According to some, one target is perhaps easier than the other. By definition, a price turns meaningfully only once during a given move, but it continues until then. It is the self-perpetuating continuation that is an easier and larger target than the singular turn that ends it. It's easier to hit the side of a barn than the hinge on its door. I think there is a place to call turns when the price action is right, but those are the points where, because the call is very confined (think door hinge), the protective exit should be correspondingly tight. You seem to disagree. It tends to cost you.
"COT, money flows and insider activity" Isn't there a significant lag in the reporting of these particular components of your "driver"? Not unlike the lag in traditional "indicators", if I may be so bold as to use that analogy. And you poo poo on patterns as not being "predictive". Who is to say that your driver components are any more predictive? And If they are, aren't they in effect showing a "pattern" of sorts themselves?

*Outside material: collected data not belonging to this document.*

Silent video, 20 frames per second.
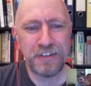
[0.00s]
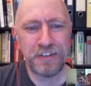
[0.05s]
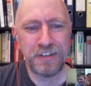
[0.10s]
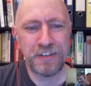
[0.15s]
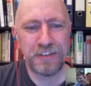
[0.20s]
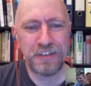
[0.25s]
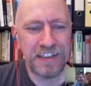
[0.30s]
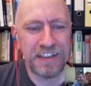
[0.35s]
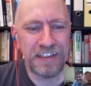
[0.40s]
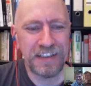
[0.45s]

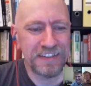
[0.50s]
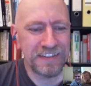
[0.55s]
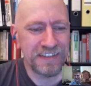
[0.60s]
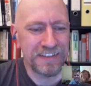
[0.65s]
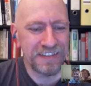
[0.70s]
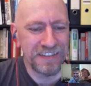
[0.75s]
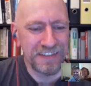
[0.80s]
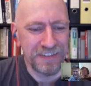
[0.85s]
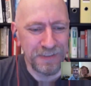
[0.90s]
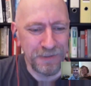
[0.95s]
Guy,
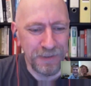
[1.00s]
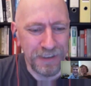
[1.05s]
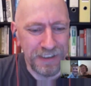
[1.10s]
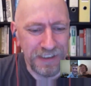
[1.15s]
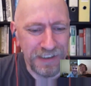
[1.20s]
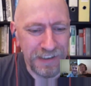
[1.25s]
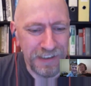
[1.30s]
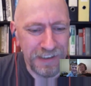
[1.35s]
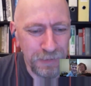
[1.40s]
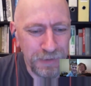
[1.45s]
you were
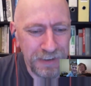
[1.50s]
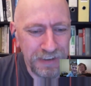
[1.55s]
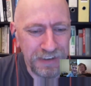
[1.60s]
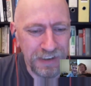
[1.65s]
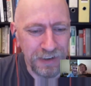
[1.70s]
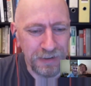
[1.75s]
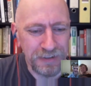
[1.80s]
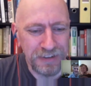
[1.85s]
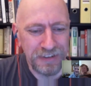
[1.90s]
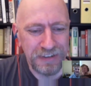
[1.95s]
a little bit
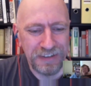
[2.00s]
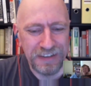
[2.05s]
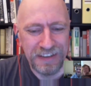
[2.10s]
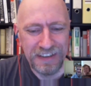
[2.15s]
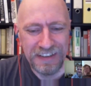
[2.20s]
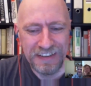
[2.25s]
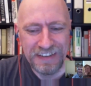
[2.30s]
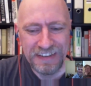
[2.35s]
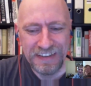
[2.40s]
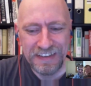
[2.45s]
lost
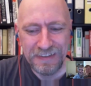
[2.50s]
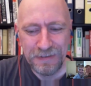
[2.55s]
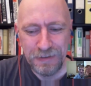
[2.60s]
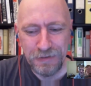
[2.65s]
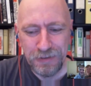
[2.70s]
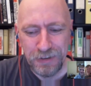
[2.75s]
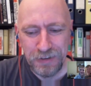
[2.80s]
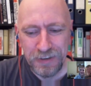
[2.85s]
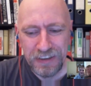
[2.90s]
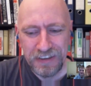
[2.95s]

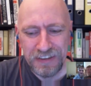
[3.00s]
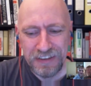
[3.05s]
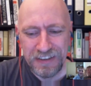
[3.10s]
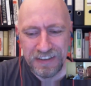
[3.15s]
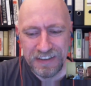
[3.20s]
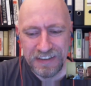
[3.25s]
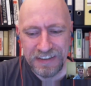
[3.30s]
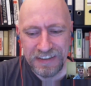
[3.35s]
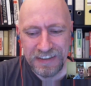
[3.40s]
with your internet.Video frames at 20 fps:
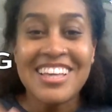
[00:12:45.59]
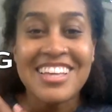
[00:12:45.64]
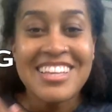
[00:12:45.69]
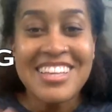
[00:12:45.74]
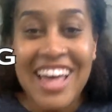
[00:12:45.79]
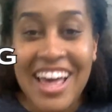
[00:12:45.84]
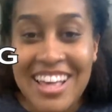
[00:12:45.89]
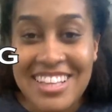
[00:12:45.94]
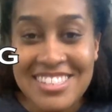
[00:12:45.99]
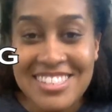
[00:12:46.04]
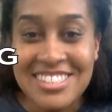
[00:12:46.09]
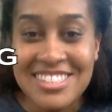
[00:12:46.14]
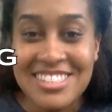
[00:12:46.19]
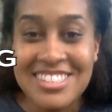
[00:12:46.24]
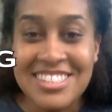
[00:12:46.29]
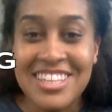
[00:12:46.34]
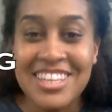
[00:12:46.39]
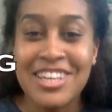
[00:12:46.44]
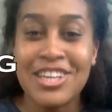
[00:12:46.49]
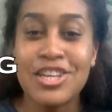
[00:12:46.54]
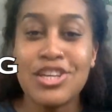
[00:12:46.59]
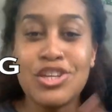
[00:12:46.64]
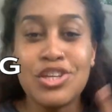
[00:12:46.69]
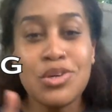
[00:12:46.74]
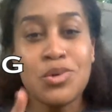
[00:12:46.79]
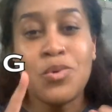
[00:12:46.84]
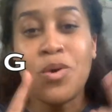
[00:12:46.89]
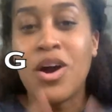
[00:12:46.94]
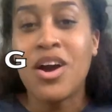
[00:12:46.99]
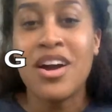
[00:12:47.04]
Yes,
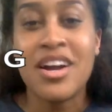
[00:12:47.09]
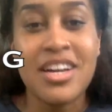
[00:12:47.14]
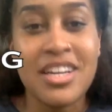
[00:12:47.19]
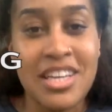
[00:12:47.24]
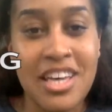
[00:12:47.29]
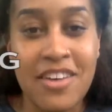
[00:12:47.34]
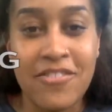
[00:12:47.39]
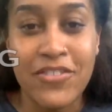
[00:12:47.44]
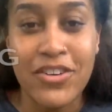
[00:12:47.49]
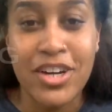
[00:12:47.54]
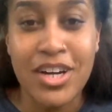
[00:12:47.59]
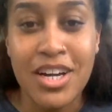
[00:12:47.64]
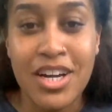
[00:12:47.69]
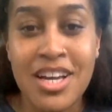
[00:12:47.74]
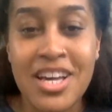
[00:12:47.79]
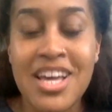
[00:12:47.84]
you are a giver.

It continues by definition, until it doesn't. Whereas you, on the other hand, have called dozens of the last few turns. And in each case where you were wrong, far more often than not, you overstayed. Not unlike your current CL trade, where you could have placed a floor on your position at least at your entry point, let alone taken a partial profit, when you were about a full point ahead. That's not precognition. That's just trade management in an uncertain environment. And so, while you laugh at the notion of buy and hold, you arguably engage in buy and fold. ("Strong hands" but not quite invincible.) Although you don't tabulate your net results, it appears to cost you on balance. Uncle Point stop placement is not necessarily a linear thing. Beyond a certain point, I would argue that the farther your loss exit is when you aim for the sky, the more you subject yourself to random outcome over a series of trades.

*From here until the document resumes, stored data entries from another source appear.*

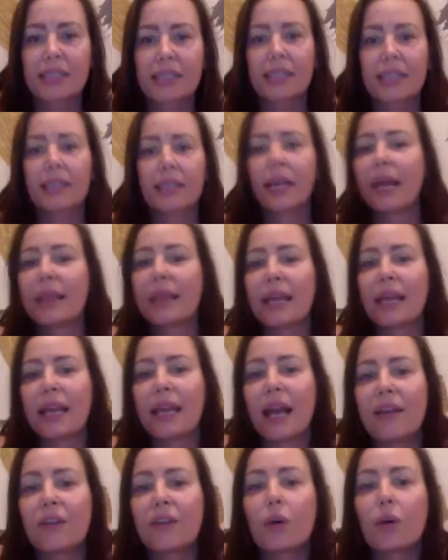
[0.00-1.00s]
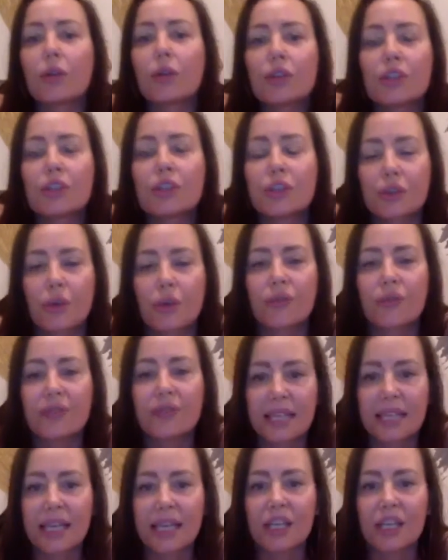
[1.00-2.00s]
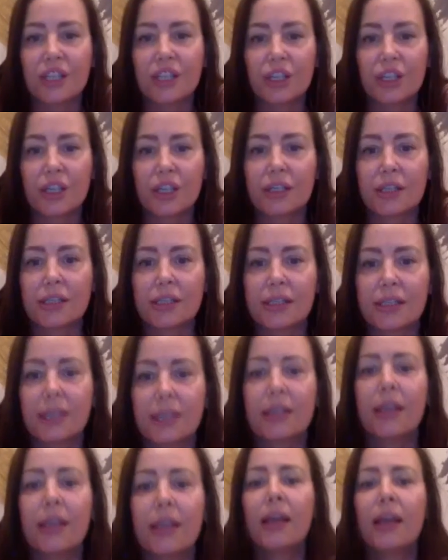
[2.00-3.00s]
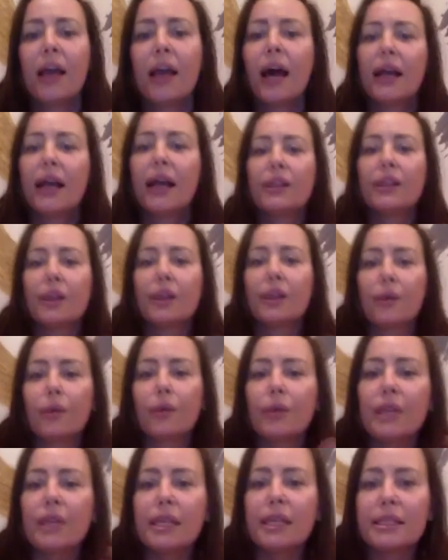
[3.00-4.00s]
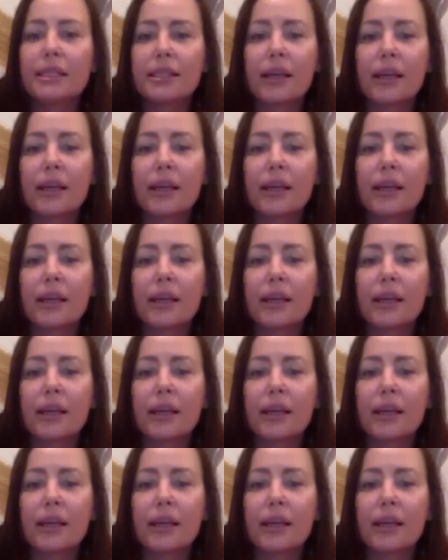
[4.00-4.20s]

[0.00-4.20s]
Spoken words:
and can they have conscious conversations, and you know, all these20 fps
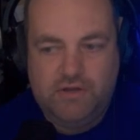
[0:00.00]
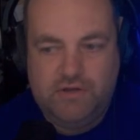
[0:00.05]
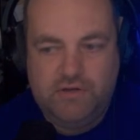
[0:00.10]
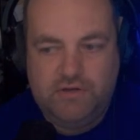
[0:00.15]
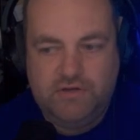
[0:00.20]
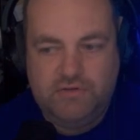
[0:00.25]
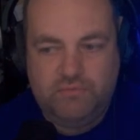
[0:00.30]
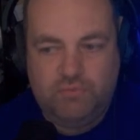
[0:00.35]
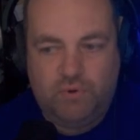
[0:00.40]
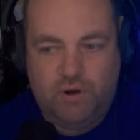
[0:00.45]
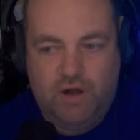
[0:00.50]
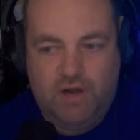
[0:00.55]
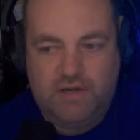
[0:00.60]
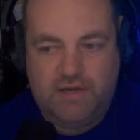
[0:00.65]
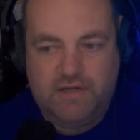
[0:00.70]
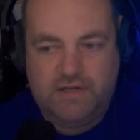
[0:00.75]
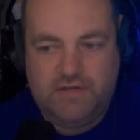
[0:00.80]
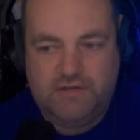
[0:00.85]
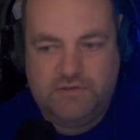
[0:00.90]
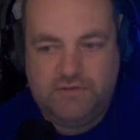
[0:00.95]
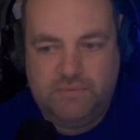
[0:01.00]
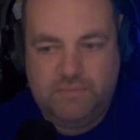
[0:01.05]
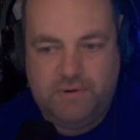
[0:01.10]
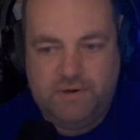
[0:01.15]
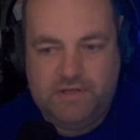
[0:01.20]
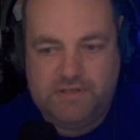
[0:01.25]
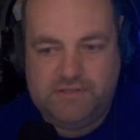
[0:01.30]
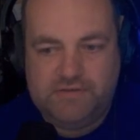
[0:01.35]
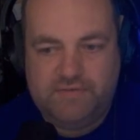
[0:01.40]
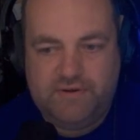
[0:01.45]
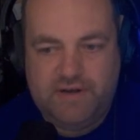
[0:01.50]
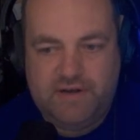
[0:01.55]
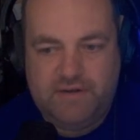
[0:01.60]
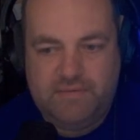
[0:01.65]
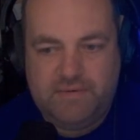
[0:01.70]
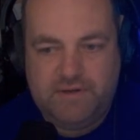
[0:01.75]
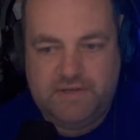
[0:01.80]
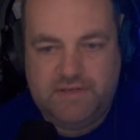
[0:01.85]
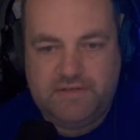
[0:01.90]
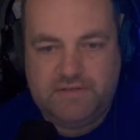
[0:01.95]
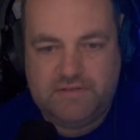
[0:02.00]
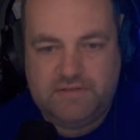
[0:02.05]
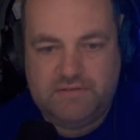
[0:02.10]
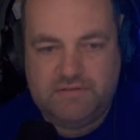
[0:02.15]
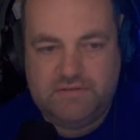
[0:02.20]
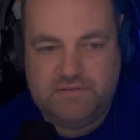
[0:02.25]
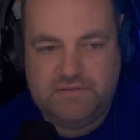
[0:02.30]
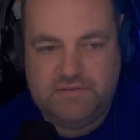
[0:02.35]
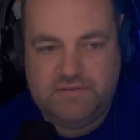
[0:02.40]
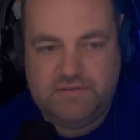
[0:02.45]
You just walk into a bunch of enemies,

Brass, the trade calls are a high % indicator. take the other side. the thread continues and you post some ROI. win, win.
Yeah, on the surface you are correct-- but knowing the intimacies of who is doing what provides an edge in many cases. Remember back when "following the axe" on level 2 was a viable strategy? This is the similar, just with more data points and variations. surf
Holy F! closing out the long YM trade at 13465 with loss. surf another signal 100% reversed-- got the fat move but not in the direction predicted. what we saw is happening RIGHT NOW, but dang it, wrong way..... Gonna step away for awhile and re evaluate. thanks for following along. surf
No surf, you don't understand that the cause and effect are what makes TA work. Price moves because of the cause. If there are no buyers price falls until buyers like the price. If there are lots of sellers price falls. Conversely if there are lots of buyers price rises. If there is low supply, a little buying will drive prices up. If there is over supply lots of selling will be absorbed. TA uses the laws of supply and demand that cannot be broken. JCP rose because the buyers piled in. It continued to rise because the buyers were accumulating a position. The price fell because sellers sold hard. They sold because 300 analysts didn't like the news. The news drove the selling and it didn't matter that TA was 1 minute behind the news because the whole set up was marked days in advance calling you to pay attention at that exact spot using good old TA. When the selling hit, the Price Driver was in place. Price and volume reflects everything that is going on without any disconnect. Placing a buy or sell and having no idea where to place a stop or how to control the trade is disconnected from reality. That is what happens with your price drivers.